Record set section start

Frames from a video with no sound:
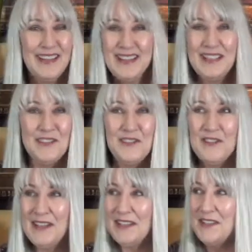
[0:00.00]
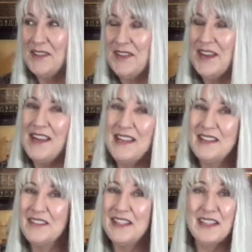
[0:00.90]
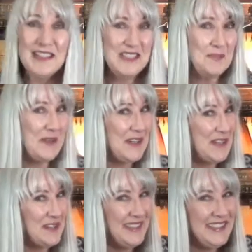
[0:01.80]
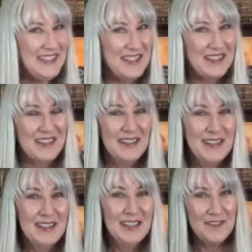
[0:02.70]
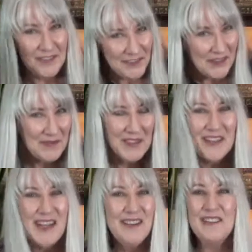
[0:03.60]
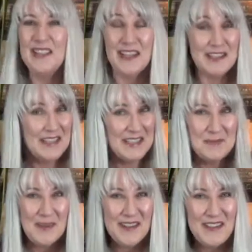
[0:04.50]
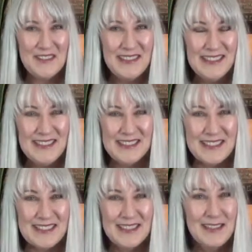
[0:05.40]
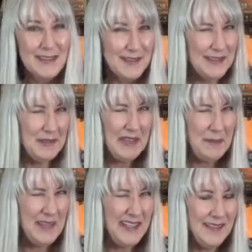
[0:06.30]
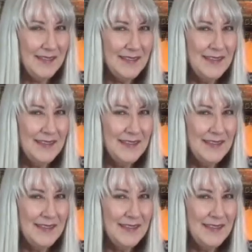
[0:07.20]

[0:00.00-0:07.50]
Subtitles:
If you like to go and hike every day, that's part of your religion. If you comb your hair every day, that's part of your religion. See what I mean?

Record set section end

Output a verbatim copy of the entries and skip the pictures.

Frames from a video with no sound:
[0:00.00]
[0:00.90]
[0:01.80]
[0:02.70]
[0:03.60]
[0:04.50]
[0:05.40]
[0:06.30]
[0:07.20]

[0:00.00-0:07.50]
Subtitles:
If you like to go and hike every day, that's part of your religion. If you comb your hair every day, that's part of your religion. See what I mean?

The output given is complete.